The complexity and the longitude
Recorded by three (3.00) bones inside:
It reaches to our listening cells
And then we hear the tide.
Action potential rises
Neurotransmitters flow
Dendrites catch them on the way
And then we feel the snow.
Science, you'll never learn it all!
You don't know where to start!
You'll never realized that life is more,
Much more, than the sum of its parts.
(9/21/04)
They say his poem's beautiful,
Evocative. Is it true?
I don't know; I've never heard
A nightengale. Have you?
"Goblin Market" by Emma Florence Harrison
(9/21/04)
Friends, Romans, countrymen:
Four score and seven years ago
We took one small step for man,
One giant leap over the moon.
The little dog--laugh all you like,
All you can: you can't catch me,
Oh, catch me if you can!
O, pardon me, thou bleeding piece of earth,
That tomorrow and tomorrow and tomorrow,
Life is but a walking shadow, a poor player,
For all the world's a stage.
Hey now, you're a rock star,
Get the show on, on with the show:
Everything's coming up roses.
Mary, Mary, quite contrary,
How does your garden grow?
I'm looking over a four-leaf clover--
They called it Ireland.
Friends, Irish, countrymen:
Catch me if you can.
Ready or not, here I come,
Marco Polo!
My mother told me--
Mother, may I?
Mother, mother, why do you weep?
Didn't mean to make you cry,
If I'm not back again this time tomorrow,
And tomorrow and tomorrow,
No man is an island.
Do not send to know for whom the bell tolls:
I heard the bells on Christmas day,
Away in a manger.
Friends, Jew, countrymen,
The Lord is God, the Lord is one.
One ring to rule them all,
One ring to find them--
Hide and go seek ye first the kingdom
For thine is the
This is the way the world ends--
There will be no other end of the world,
And miles to go before I sleep.
Rockabye, baby
On the treetop
'o the morning has broken,
Like the first morning.
On your mark, get set,
Go on, what happened next?
It was a dark and stormy
Nightengale. Blow, thou winter wind;
This life is most jolly old St.

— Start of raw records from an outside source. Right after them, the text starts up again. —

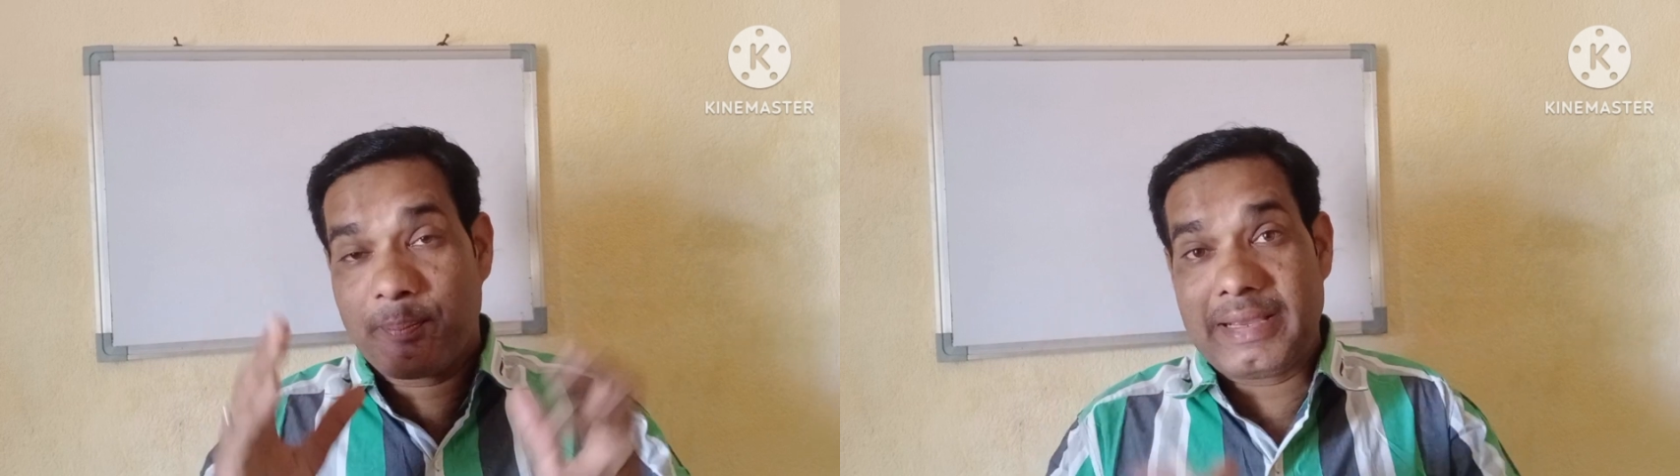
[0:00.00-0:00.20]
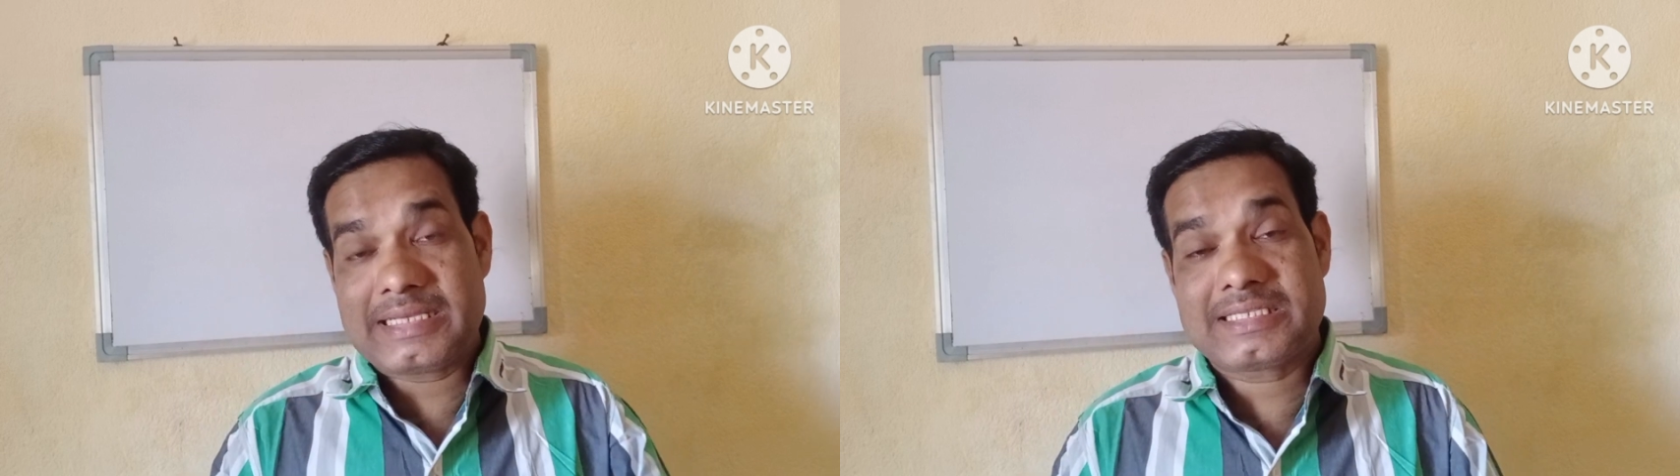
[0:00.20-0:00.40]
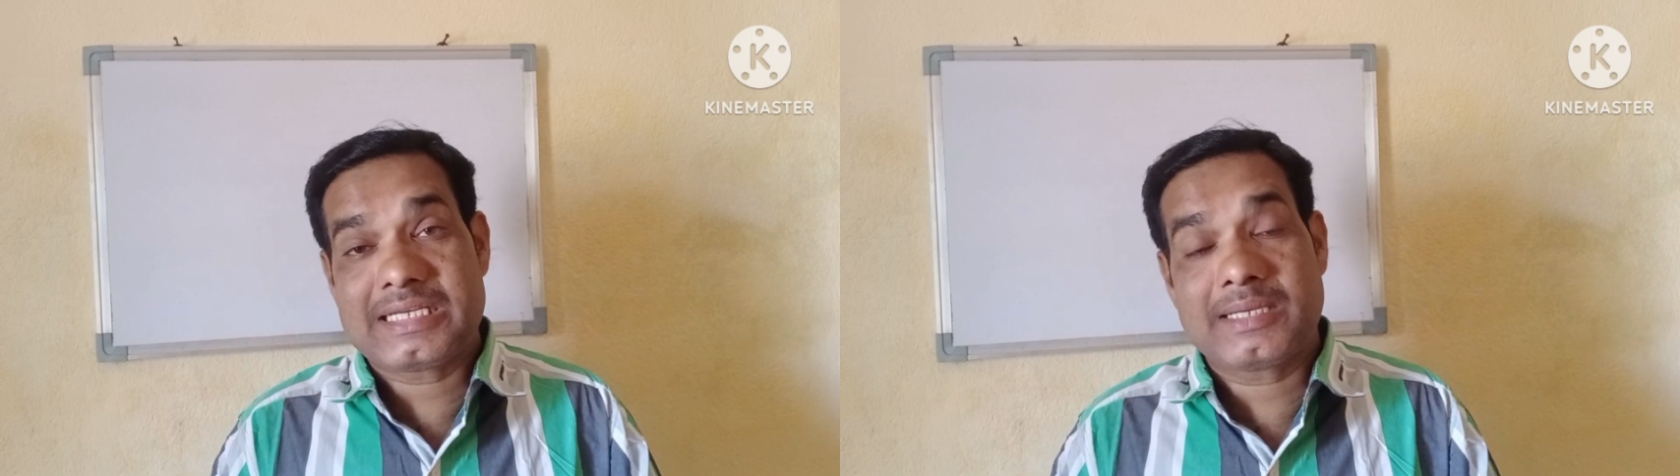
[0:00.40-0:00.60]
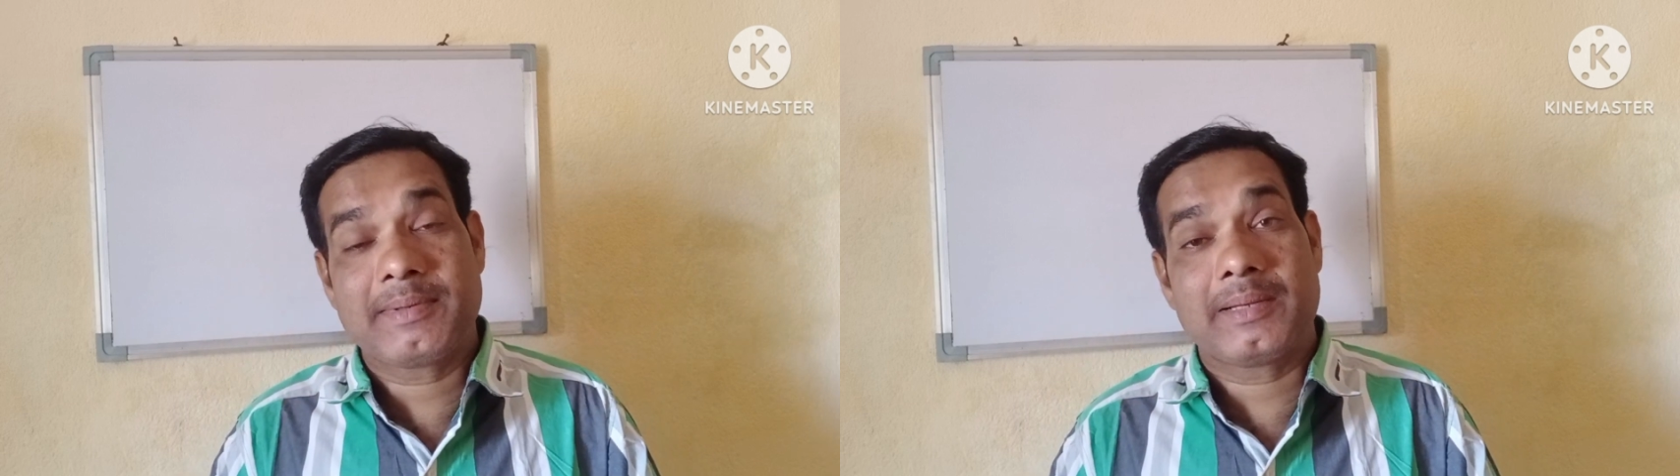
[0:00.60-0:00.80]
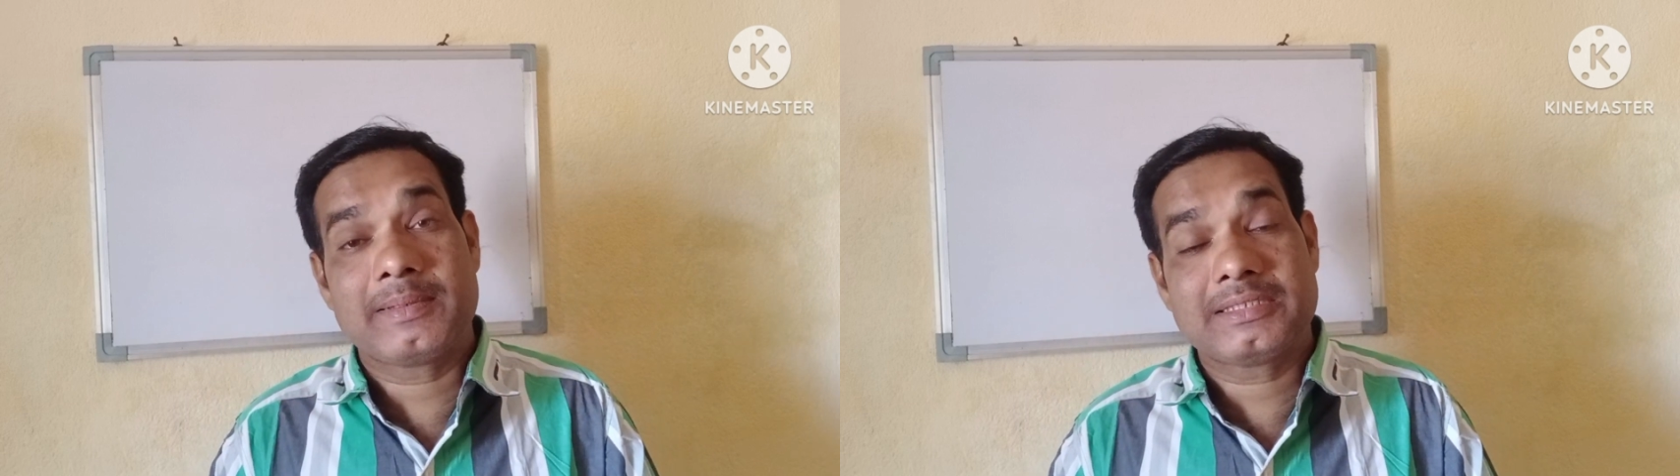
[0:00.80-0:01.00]
पैसा जब
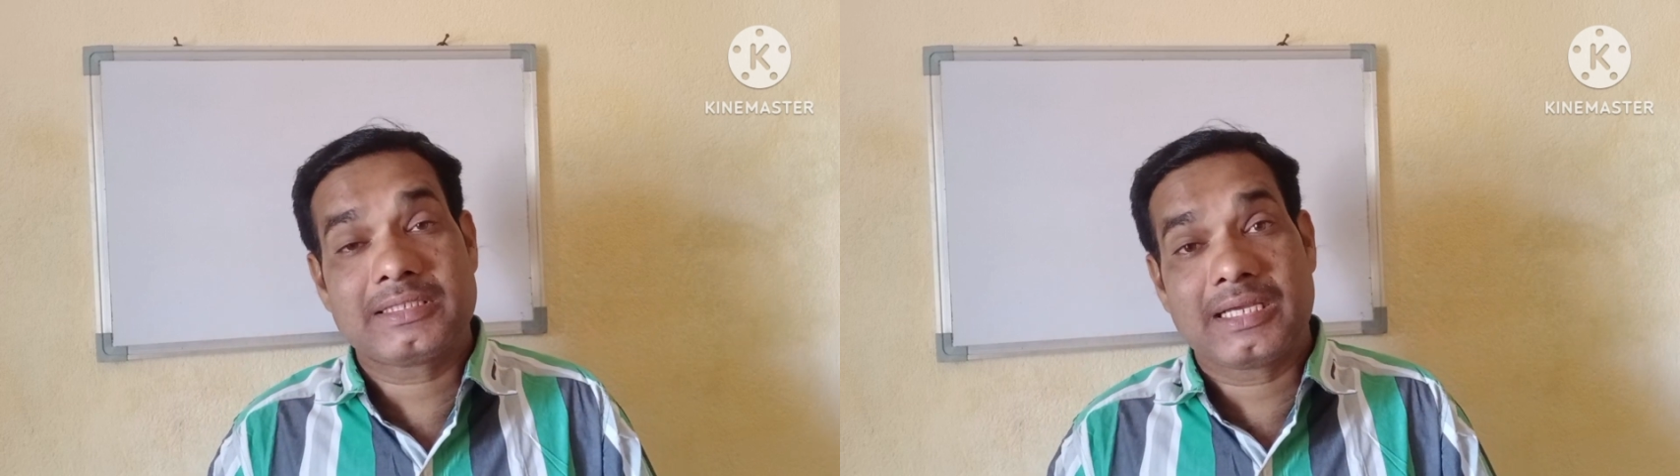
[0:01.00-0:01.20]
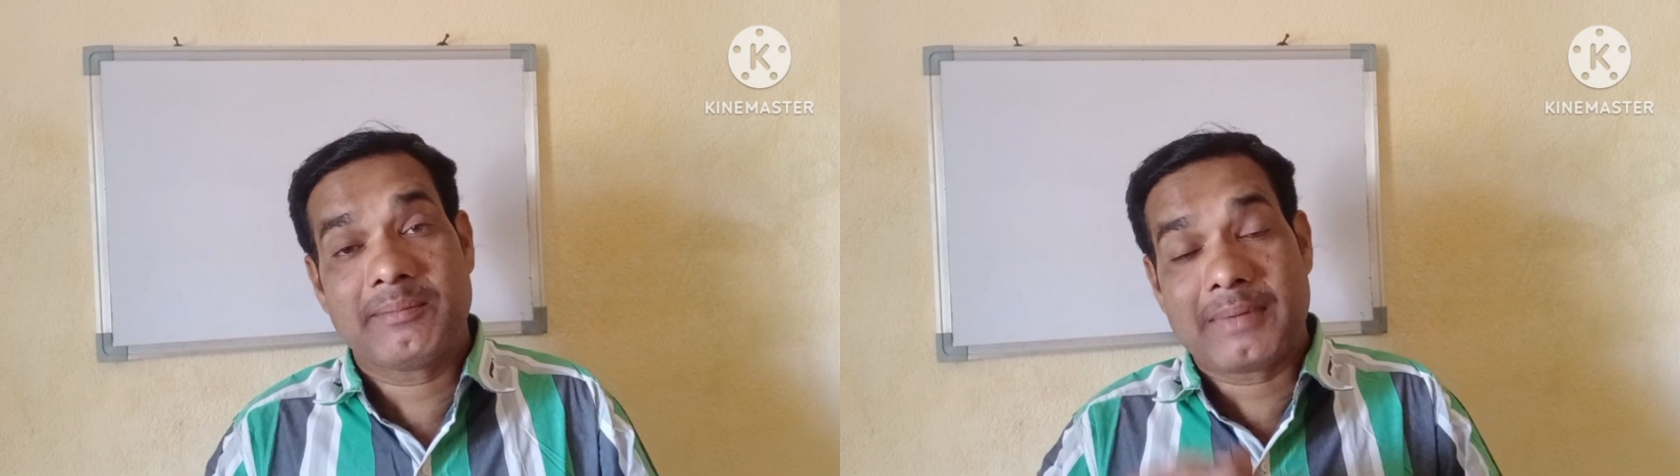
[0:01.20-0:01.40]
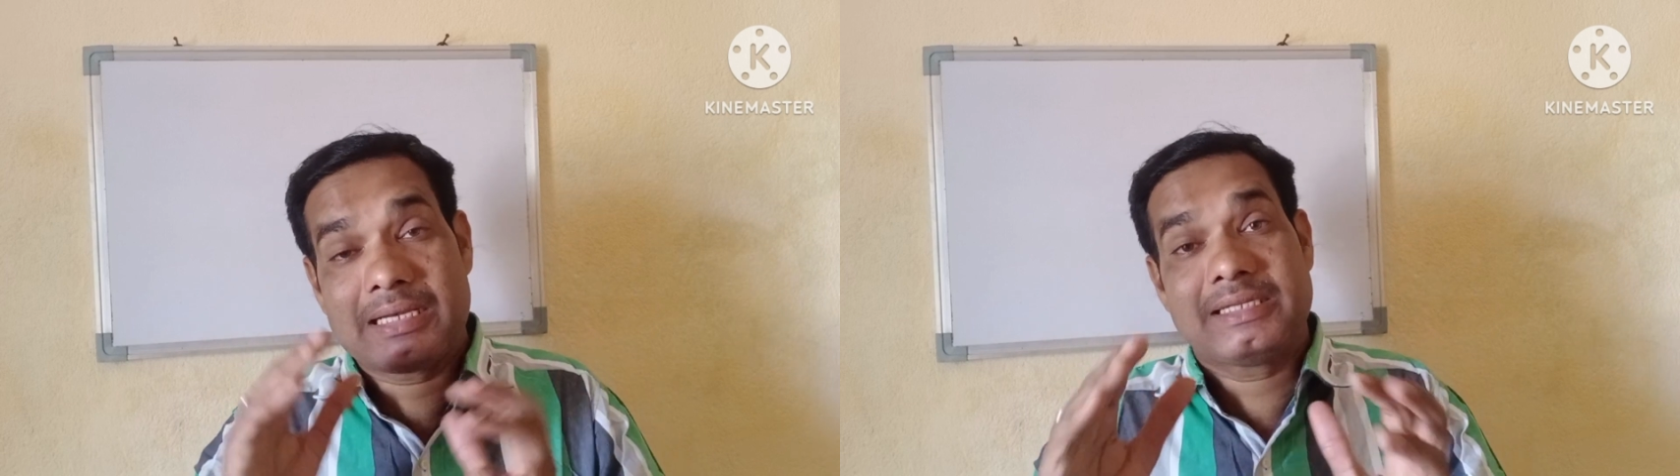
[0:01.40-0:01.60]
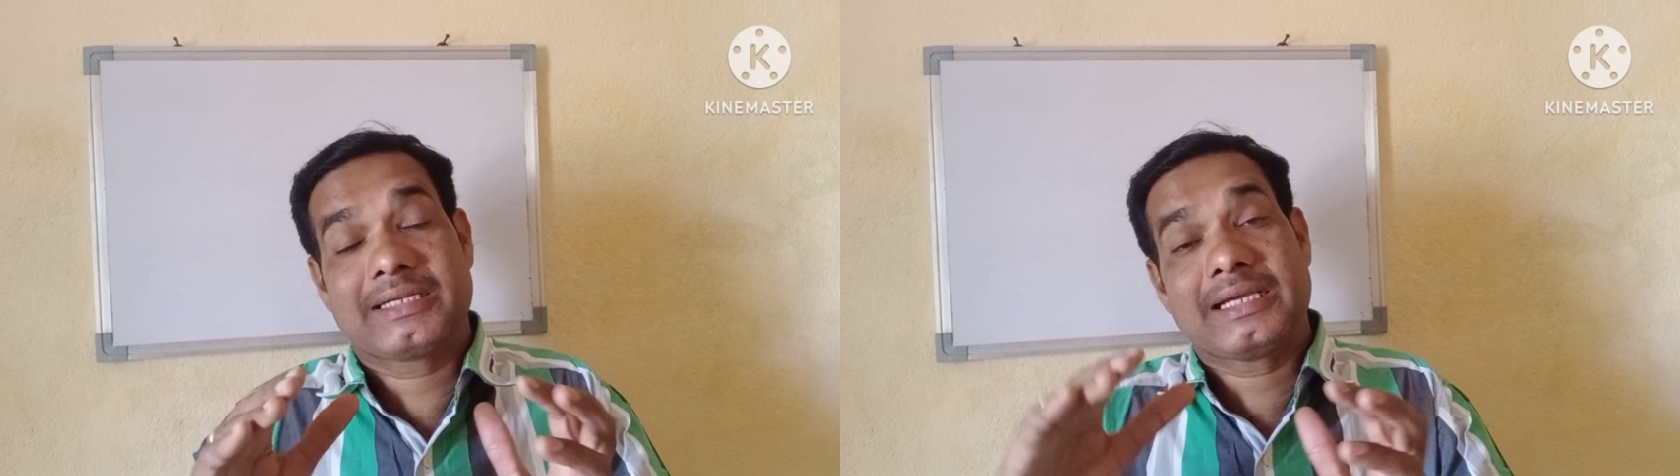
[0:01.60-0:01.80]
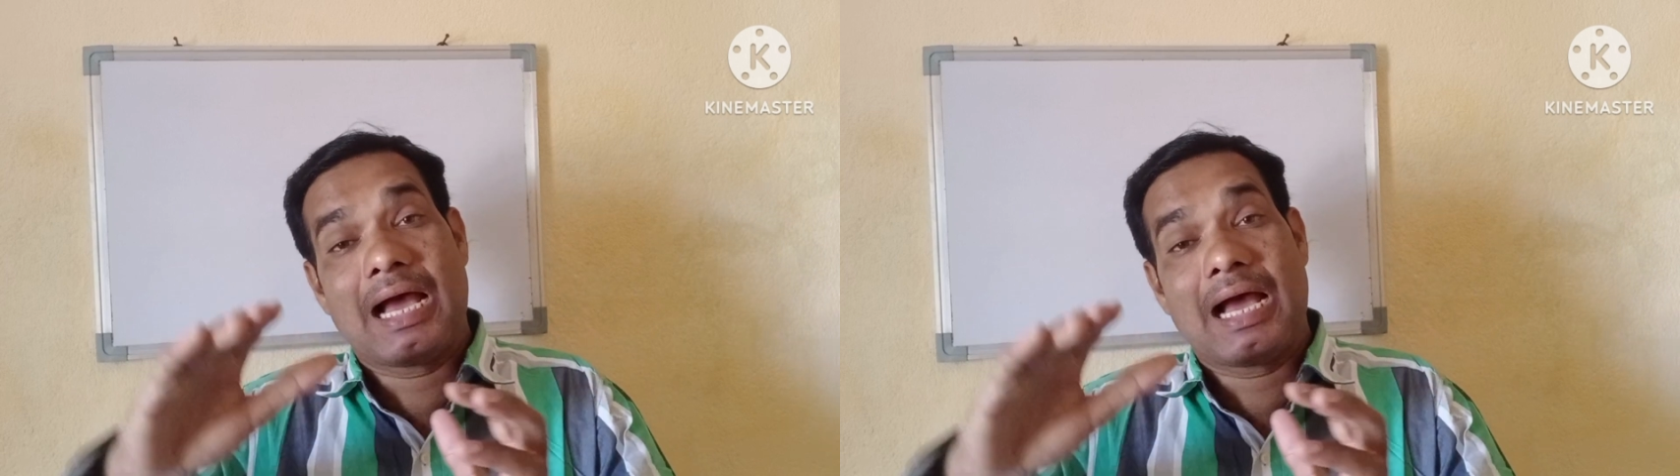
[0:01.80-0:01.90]
एडवांस देते हैं मान लीजिए कि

Nicholas,
Heigh-ho-ho-ho the holly and the ivy.
Oh catch me, catch me please,
I'm falling, catch me if you can!
"Affliction of the Nibelungs" by Franz von Stuck
"Cassandra and the Damned" 9/23/04
"How terrible knowledge of the truth can be
When there's no help in truth!"
--Teresias, Oedipus Rex, Sophocles
I
Cassandra of the screaming mouth
The matted hair
The rolling eyes
Cassandra of the dirty cheeks
The blackened nails
The foaming lips
Cassandra of the rags and shreds
Cassandra of the dark and dank
Cassandra of the reek and filth
Pure glowing truth of the gods was gleaming from her.
II
Scream, Cassandra,
Scream, thou caged, wild prophetess,
Scream in the echoing Cells Below
Where no one hears your warnings but the already Damned.
III
Who can be mad who deals in truth?
IV
And who in the madhouse will understand?